(EXERCISE PROMPT) For this task, copy all of the data below exactly and skip the pictures.

(ENTRIES SUPPLIED)
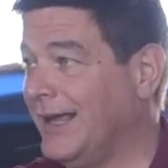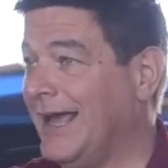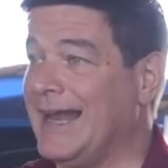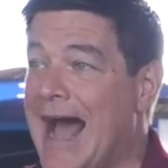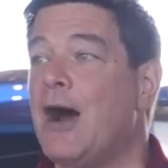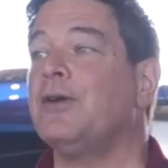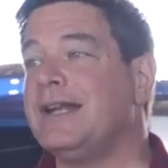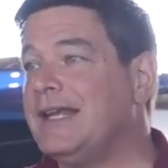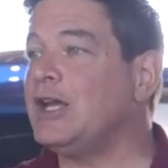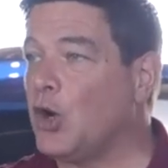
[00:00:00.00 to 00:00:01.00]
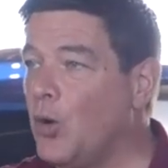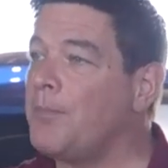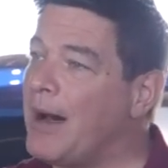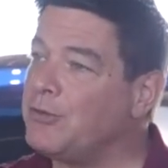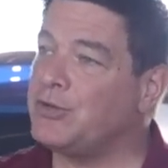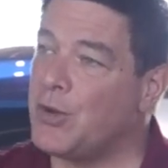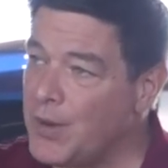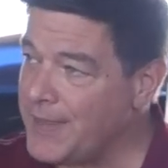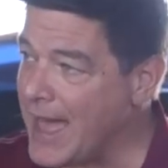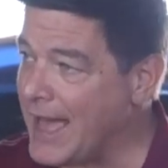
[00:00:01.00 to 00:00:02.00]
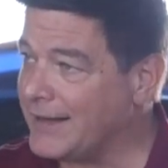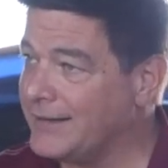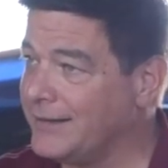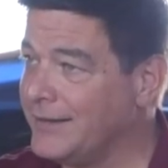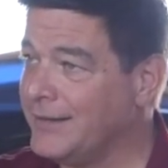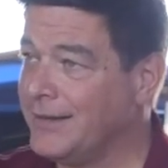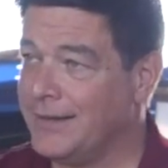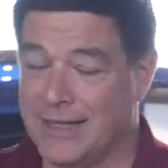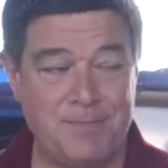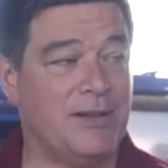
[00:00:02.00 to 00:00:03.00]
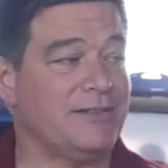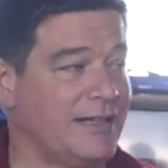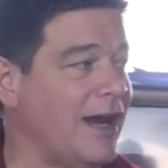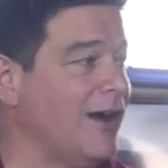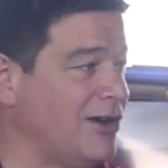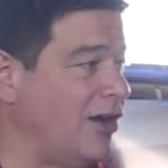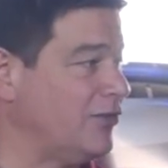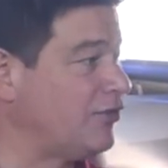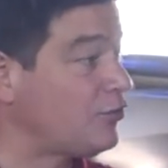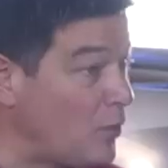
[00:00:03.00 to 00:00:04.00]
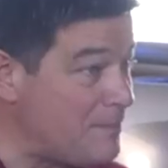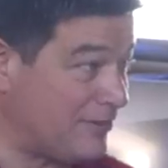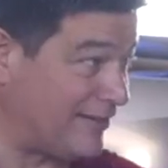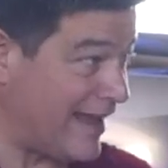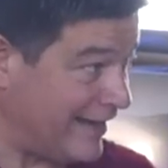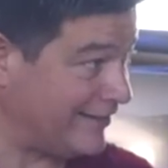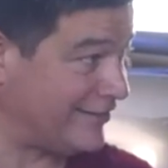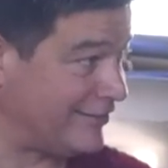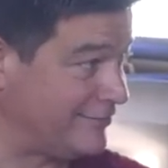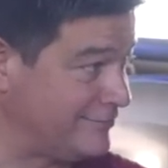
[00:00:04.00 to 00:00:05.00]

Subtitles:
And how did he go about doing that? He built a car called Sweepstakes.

(COMPLETED EXERCISE)
[00:00:00.00 to 00:00:01.00]
[00:00:01.00 to 00:00:02.00]
[00:00:02.00 to 00:00:03.00]
[00:00:03.00 to 00:00:04.00]
[00:00:04.00 to 00:00:05.00]

Subtitles:
And how did he go about doing that? He built a car called Sweepstakes.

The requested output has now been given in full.